In [1]:
import os

In [2]:
os.chdir('../../')

In [3]:
%pwd

'/Users/bhikipallai/Desktop/Projects/95Mobiles'

In [4]:
from pathlib import Path
from dataclasses import dataclass

@dataclass(frozen=True)
class ModelTrainingConfig:
    root_dir: Path
    X_train: Path
    X_test: Path
    y_train: Path
    y_test: Path
    saved_model: Path
    model_for_train: Path

In [5]:
from src.laptop.utils.common import read_yaml,create_directory
from src.laptop.constants import *

[2024-10-05 20:52:06,993: INFO]: Logging file start


In [6]:
class ConfigurationManger:
    def __init__(self,config_filepath = CONFIG_FILE_PATH,param_filepath = PARAMS_FILE_PATH):
        self.config = read_yaml(config_filepath)
        self.params = read_yaml(param_filepath)
        create_directory([self.config.data_root])

    def get_moel_train(self)->ModelTrainingConfig:
        config = self.config.Model_train
        create_directory([config.root_dir])

        model_trainconfig = ModelTrainingConfig(
            root_dir=config.root_dir,
            X_train=config.X_train,
            X_test=config.X_test,
            y_train=config.y_train,
            y_test=config.y_test,
            saved_model=config.saved_model,
            model_for_train=config.model_for_train
        )

        return model_trainconfig

In [7]:
from sklearn.linear_model import LinearRegression
from sklearn.ensemble import RandomForestRegressor
from sklearn.tree import DecisionTreeRegressor
from sklearn.linear_model import ElasticNet,Ridge,Lasso
import mlflow
import joblib
import pandas as pd
import dagshub
from sklearn.model_selection import GridSearchCV

In [8]:
models = {
    "lr":LinearRegression(),
    "rfr":RandomForestRegressor(),
    "dtr":DecisionTreeRegressor(),
    "enet":ElasticNet(),
    "ridge":Ridge(),
    "lasso":Lasso()
}

In [9]:
grid_params = {
    "lr":{
        "fit_intercept":[False,True]
    },
    "rfr":{
        "n_estimators":[15,17,19],
        "criterion": ["squared_error", "absolute_error", "friedman_mse", "poisson"],
        "bootstrap" : [True,False],
        "oob_score" : [True,False]

    },
    "dtr":{
        "criterion": ["squared_error", "absolute_error", "friedman_mse", "poisson"],
        "splitter":["best","random"]
    },
    "enet":{
        "alpha":[1.0,0.5,1.5,2.0],
        "l1_ratio" :[0.3,0.4,0.5],
        "selection": ["cyclic","random"]
    },
    "ridge":{
        "alpha":[1.0,0.5,1.5,2.0],
        "solver":['auto', 'svd', 'cholesky', 'lsqr', 'sparse_cg', 'sag', 'saga']
    },

    "lasso" : {
        "alpha":[1.0,0.5,1.5,2.0],
    }
}

In [10]:
class Laptop_modeltrain:
    def __init__(self,config:ModelTrainingConfig):
        self.config = config
    
    def model_train(self):
        X_train = pd.read_csv(self.config.X_train)
        X_test = pd.read_csv(self.config.X_test)
        y_train = pd.read_csv(self.config.y_train)
        y_test = pd.read_csv(self.config.y_test)
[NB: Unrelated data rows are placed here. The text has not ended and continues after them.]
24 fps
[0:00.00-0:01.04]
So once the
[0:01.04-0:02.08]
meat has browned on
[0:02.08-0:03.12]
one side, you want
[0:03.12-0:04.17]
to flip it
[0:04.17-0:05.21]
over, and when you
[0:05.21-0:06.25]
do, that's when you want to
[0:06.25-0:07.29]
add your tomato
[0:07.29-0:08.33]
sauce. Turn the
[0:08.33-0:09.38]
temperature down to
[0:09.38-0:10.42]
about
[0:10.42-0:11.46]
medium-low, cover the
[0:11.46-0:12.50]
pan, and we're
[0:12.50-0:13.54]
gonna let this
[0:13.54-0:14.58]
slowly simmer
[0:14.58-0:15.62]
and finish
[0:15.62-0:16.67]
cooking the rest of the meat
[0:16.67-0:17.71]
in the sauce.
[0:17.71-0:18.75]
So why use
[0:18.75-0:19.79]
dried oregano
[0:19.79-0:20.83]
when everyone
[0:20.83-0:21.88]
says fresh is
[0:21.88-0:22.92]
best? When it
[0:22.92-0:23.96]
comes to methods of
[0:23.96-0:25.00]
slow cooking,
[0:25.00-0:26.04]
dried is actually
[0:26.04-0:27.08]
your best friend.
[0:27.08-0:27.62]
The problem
        dagshub.init(repo_owner='Vicky7873', repo_name='95Mobiles', mlflow=True)
        mlflow.set_registry_uri("https://dagshub.com/Vicky7873/95Mobiles.mlflow")
        mlflow.set_experiment("Laptop model training")
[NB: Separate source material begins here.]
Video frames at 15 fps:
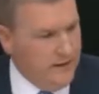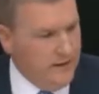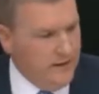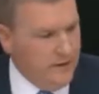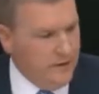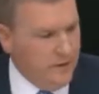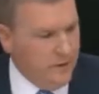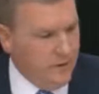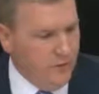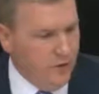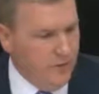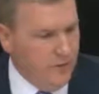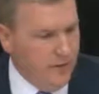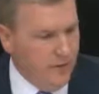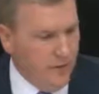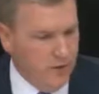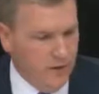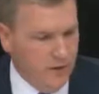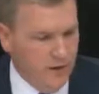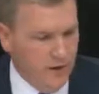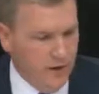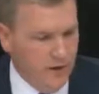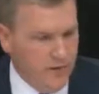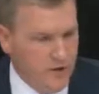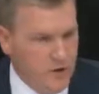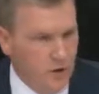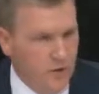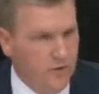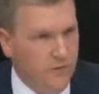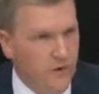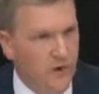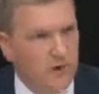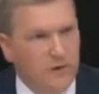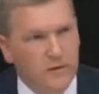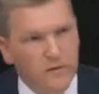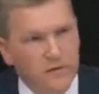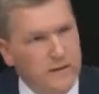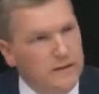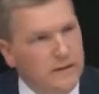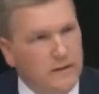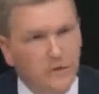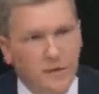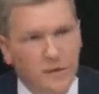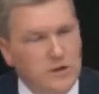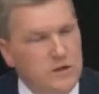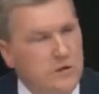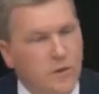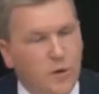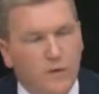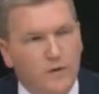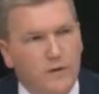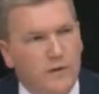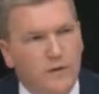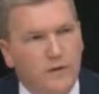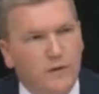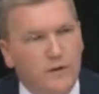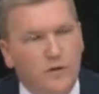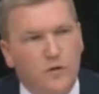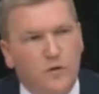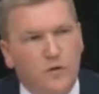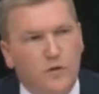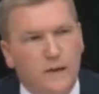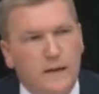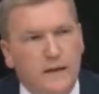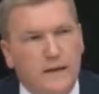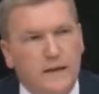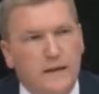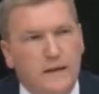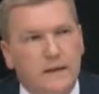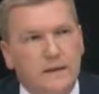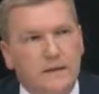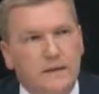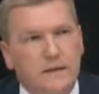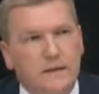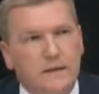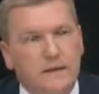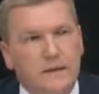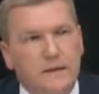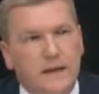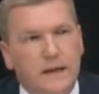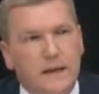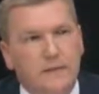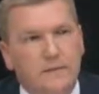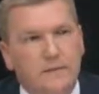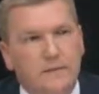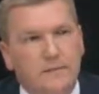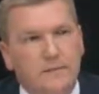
can you confirm the amount of the shortfall? It's in the region of €150 to €200 million. Is that the case?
        compare_score = -float("inf")
        with mlflow.start_run():
            for model_name,model in models.items():
                train_gdr = GridSearchCV(model,param_grid=grid_params[model_name],cv=5)
                train_gdr.fit(X_train,y_train)
                print("Best parameters: ", train_gdr.best_params_)
                print("best score: ", train_gdr.best_score_)
                print("best estimator: ", train_gdr.best_estimator_)

                mlflow.log_metric(f"{model_name}_best_score",train_gdr.best_score_)
                mlflow.log_params({f"{model_name}_best_params": train_gdr.best_params_})
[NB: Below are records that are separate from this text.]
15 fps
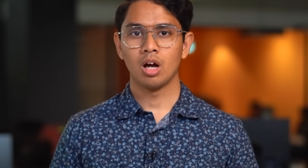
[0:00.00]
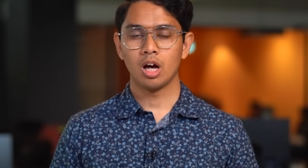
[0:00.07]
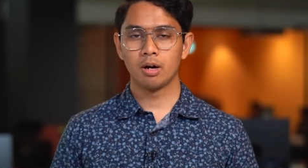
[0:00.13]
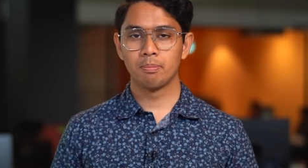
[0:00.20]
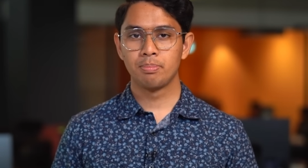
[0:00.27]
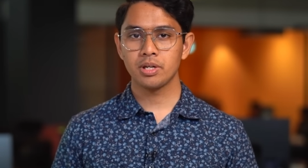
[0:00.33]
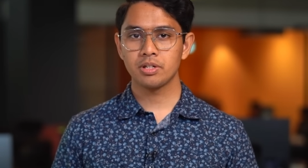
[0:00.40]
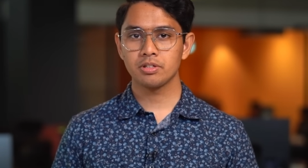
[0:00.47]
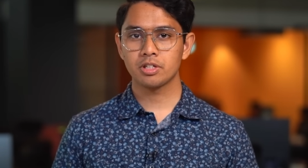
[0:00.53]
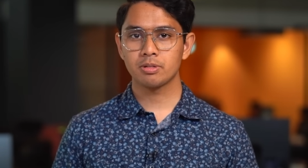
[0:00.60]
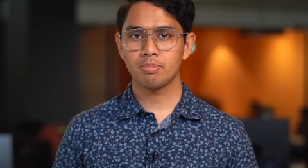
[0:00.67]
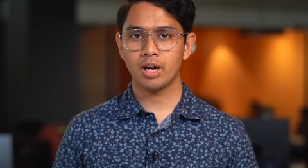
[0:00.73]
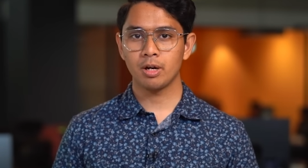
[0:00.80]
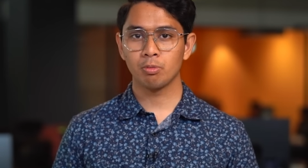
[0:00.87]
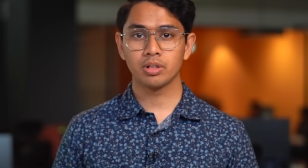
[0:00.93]
A
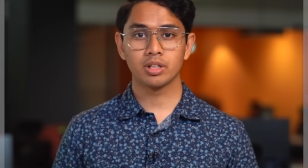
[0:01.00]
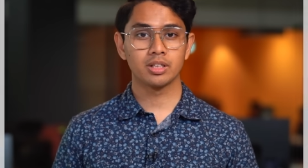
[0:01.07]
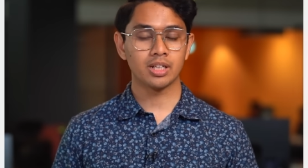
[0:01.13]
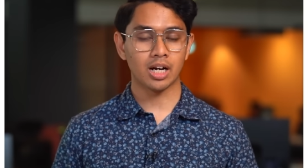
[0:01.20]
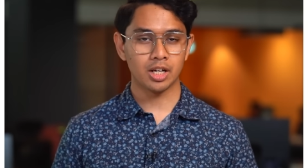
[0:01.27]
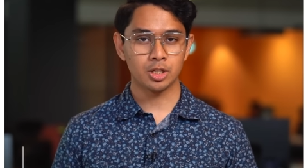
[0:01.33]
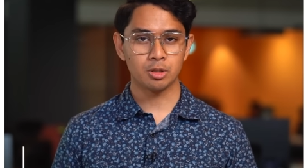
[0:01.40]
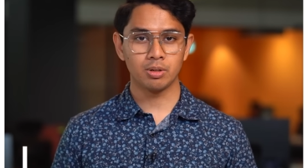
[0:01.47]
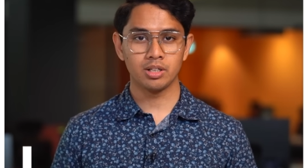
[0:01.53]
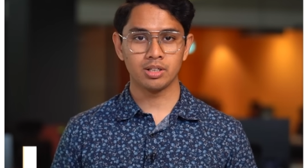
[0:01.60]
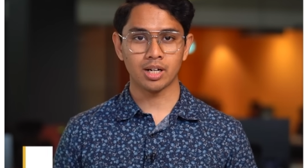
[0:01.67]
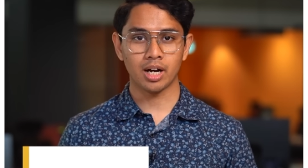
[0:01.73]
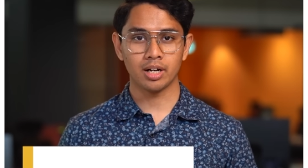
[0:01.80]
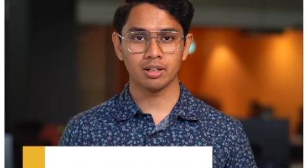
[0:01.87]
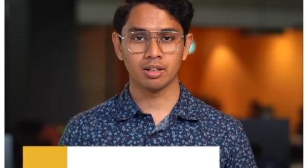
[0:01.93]
businessman with a Sri
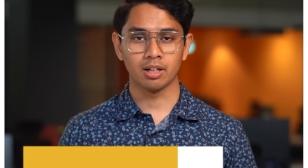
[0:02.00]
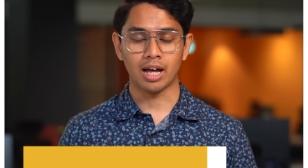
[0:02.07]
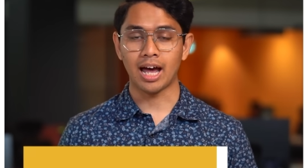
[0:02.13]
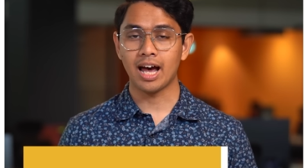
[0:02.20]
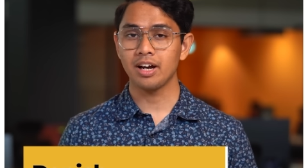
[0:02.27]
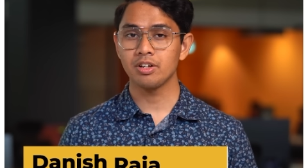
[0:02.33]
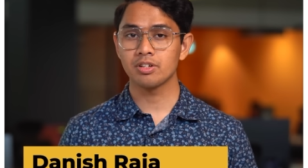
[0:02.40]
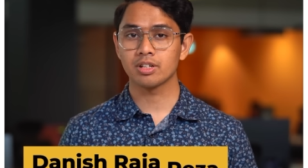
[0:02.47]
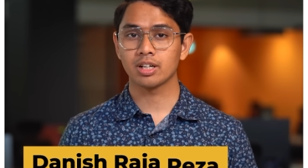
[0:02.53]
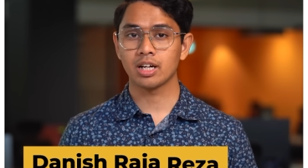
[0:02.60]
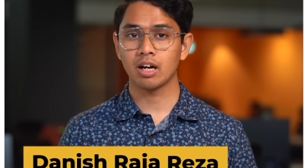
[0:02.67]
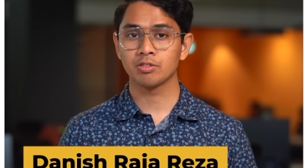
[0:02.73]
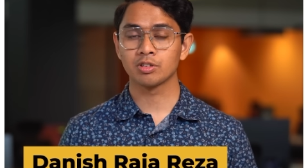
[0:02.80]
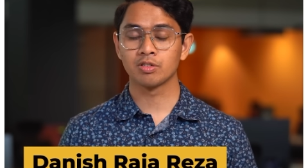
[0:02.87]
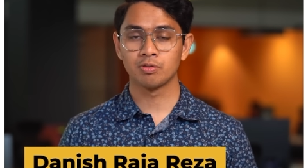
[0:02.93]
title had his
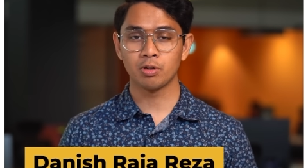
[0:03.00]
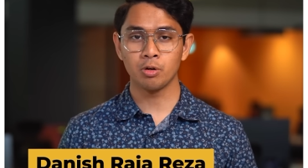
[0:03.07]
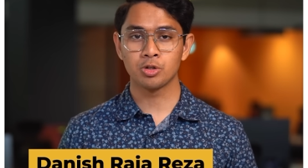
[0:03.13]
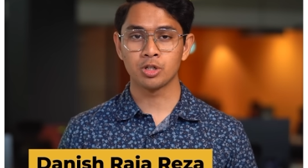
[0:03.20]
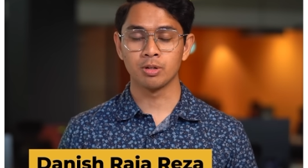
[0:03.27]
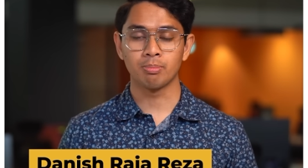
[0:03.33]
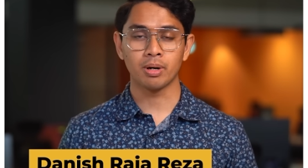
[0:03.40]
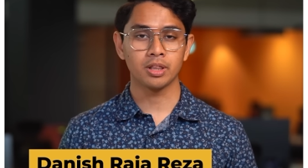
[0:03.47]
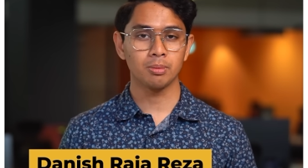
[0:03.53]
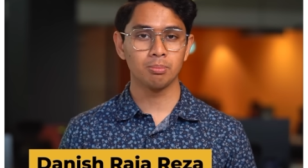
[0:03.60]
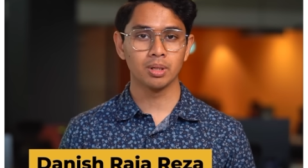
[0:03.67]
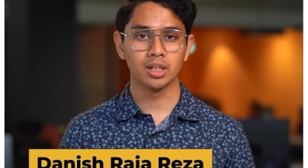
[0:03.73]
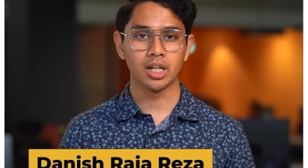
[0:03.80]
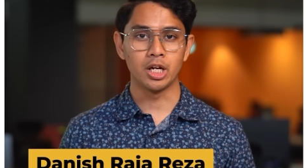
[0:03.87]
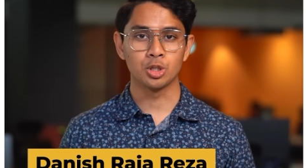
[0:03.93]
accounts frozen by the
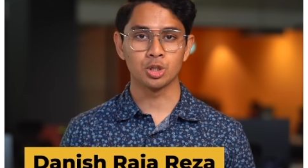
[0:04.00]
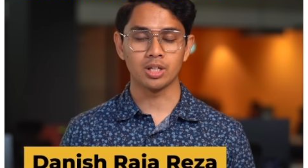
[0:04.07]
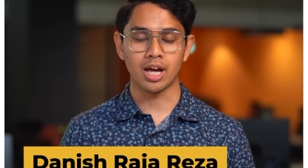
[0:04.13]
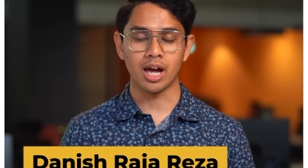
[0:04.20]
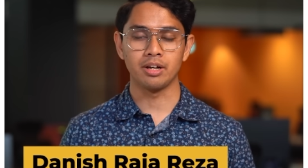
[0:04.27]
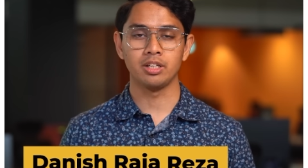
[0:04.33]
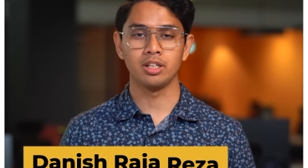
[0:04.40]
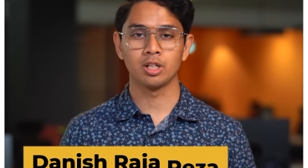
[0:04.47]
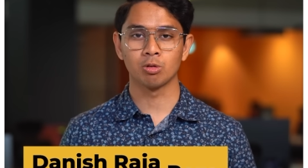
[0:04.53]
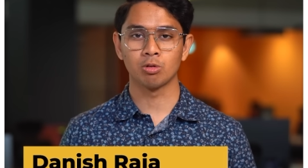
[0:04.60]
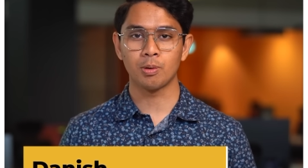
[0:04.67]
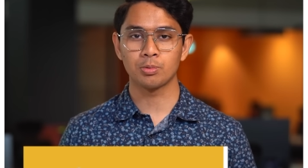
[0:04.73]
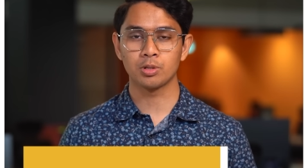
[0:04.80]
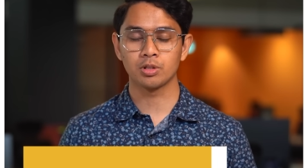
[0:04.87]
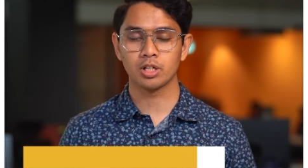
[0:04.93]
Malaysian
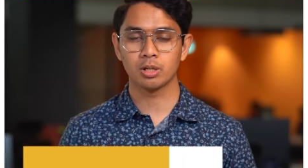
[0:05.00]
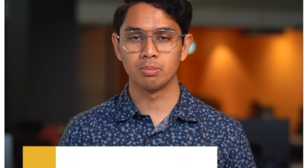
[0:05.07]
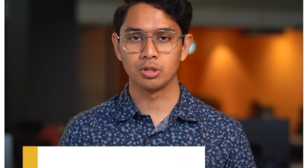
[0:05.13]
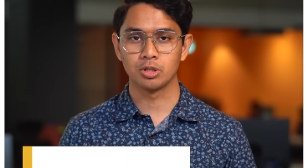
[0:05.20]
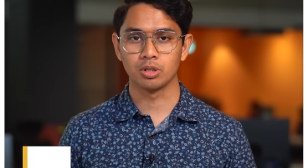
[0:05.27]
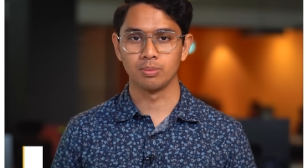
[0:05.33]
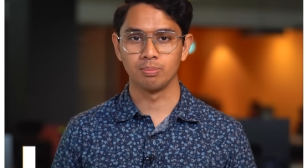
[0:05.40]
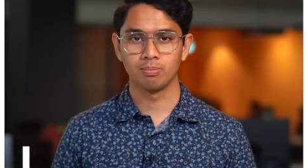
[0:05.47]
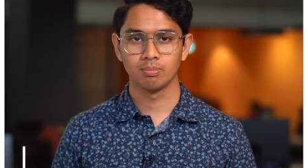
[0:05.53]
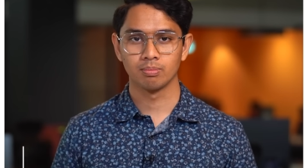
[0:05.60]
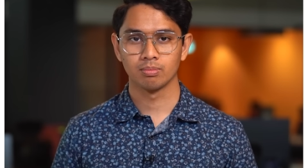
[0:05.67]
Anti-Corruption Commission.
                if train_gdr.best_score_>compare_score:
                    compare_score = train_gdr.best_score_
                    self.best_model = train_gdr.best_estimator_
                    print("Best Model Type:", self.best_model)
    

    def model_save(self):
        model = self.best_model
        joblib.dump(model,self.config.saved_model)
        joblib.dump(model, self.config.model_for_train)
        print(f"Model: {model} was saved to its path")


In [11]:
try:
    config=ConfigurationManger()
    model_config = config.get_moel_train()
    lp_model = Laptop_modeltrain(config=model_config)
    lp_model.model_train()
    lp_model.model_save()
except Exception as e:
    raise e


[2024-10-05 20:52:08,561: INFO]: yaml: config/laptop_config.yaml loaded successfully
[2024-10-05 20:52:08,563: INFO]: yaml: params/laptop_params.yaml loaded successfully
[2024-10-05 20:52:08,564: INFO]: created directory at: data
[2024-10-05 20:52:08,565: INFO]: created directory at: data/laptop/model_train
[2024-10-05 20:52:08,924: INFO]: HTTP Request: GET https://dagshub.com/api/v1/user "HTTP/1.1 200 OK"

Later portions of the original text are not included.